Look for evidence tied to surgeon adoption, reimbursement support, patient selection, and site workflow fit. Demand claims based only on innovation buzz are weak. Real demand shows up in trained users, repeat purchasing, and integration into standard treatment pathways.

Why does end-user segmentation matter?

Hospitals, clinics, and ASCs buy for different reasons. Hospitals may focus on complex cases and broader service lines. Clinics may seek speed and differentiation. ASCs often optimize efficiency. A report that merges them can hide where real demand sits.

Can investors use this report?

Yes.
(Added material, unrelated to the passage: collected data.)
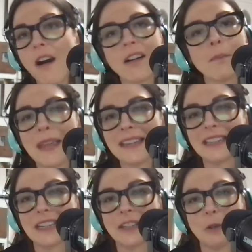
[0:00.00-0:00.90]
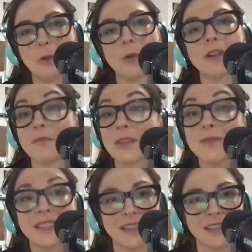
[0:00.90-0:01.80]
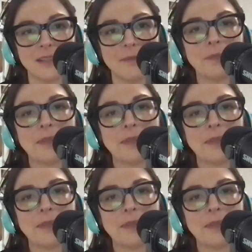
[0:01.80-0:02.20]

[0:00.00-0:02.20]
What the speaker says: augmenting your immune system.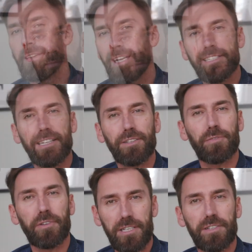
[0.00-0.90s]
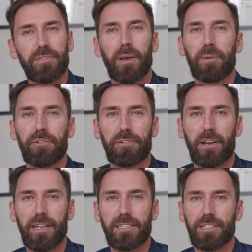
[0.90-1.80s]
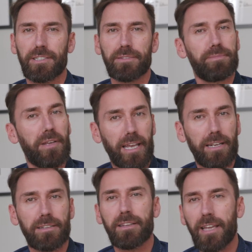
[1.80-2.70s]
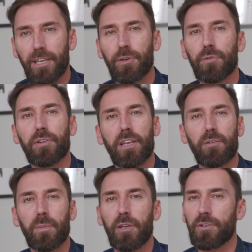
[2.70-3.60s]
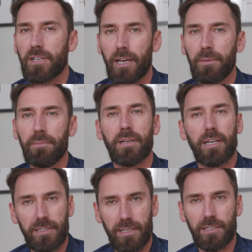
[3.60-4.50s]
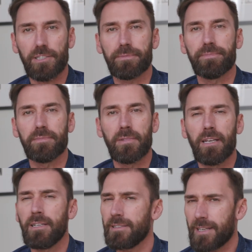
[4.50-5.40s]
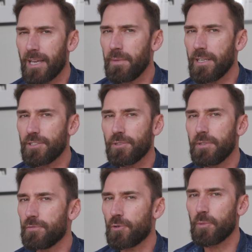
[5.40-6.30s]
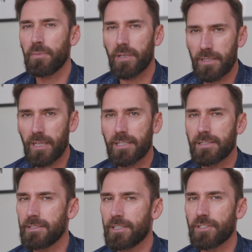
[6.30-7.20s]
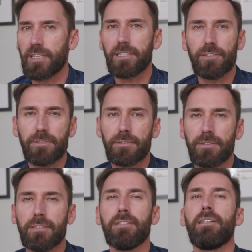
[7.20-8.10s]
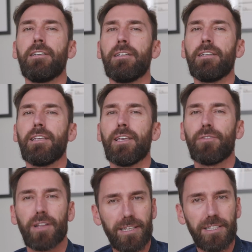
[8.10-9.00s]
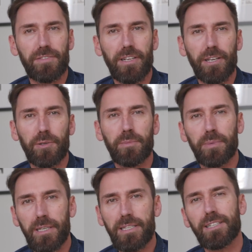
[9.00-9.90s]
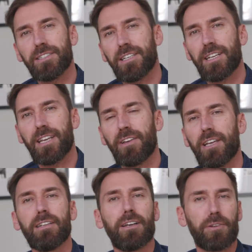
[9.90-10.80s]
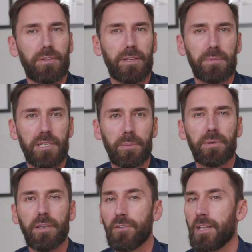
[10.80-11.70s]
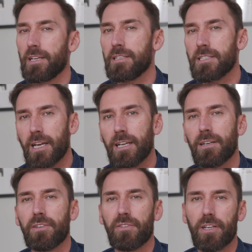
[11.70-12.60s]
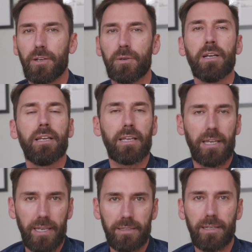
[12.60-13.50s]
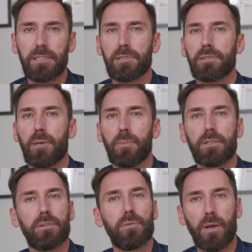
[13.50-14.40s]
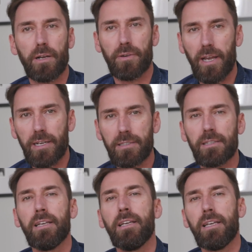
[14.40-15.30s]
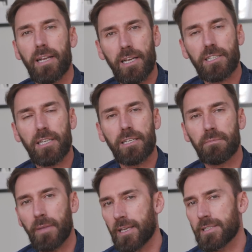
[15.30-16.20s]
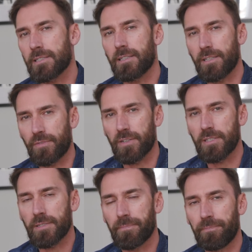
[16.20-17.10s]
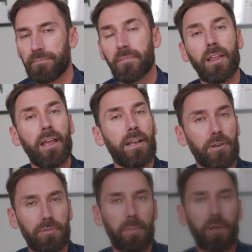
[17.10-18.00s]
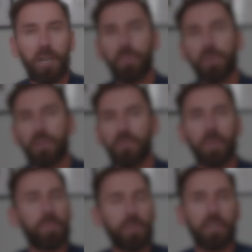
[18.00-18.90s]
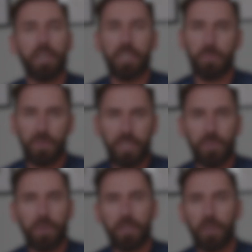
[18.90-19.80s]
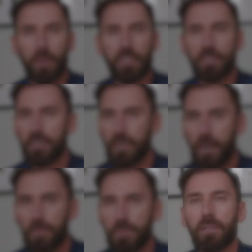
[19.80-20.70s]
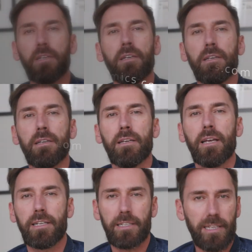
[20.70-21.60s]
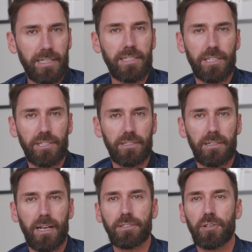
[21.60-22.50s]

That's it for this 5-Minute Friday session. Again, thank you for giving me your time and attention. Did I manage to inform, enlighten, and entertain you? If you like this video, please consider giving it a good thumbs up. If you like the style of the video, hit that subscribe button while you're at it. It actually makes a difference. Grab a copy of my book at brandyoueconomics.com, and in the next session, I'll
Investors can use it to test whether revenue growth comes from sustainable procedure expansion, pricing, installed base upgrades, or one-time stocking. It also helps identify margin risk from competition or reimbursement shifts.

What risks are easiest to miss in this market?

Supplier concentration, regulatory delays, training bottlenecks, and overestimated utilization are common blind spots. Many buyers also miss how slowly clinician behavior changes after workflow standardization.

How often should buyers refresh this analysis?

In a changing medtech market, annual refresh is prudent. If you face a major capex decision, acquisition review, or regional expansion, update sooner. Conditions can change faster than planning cycles.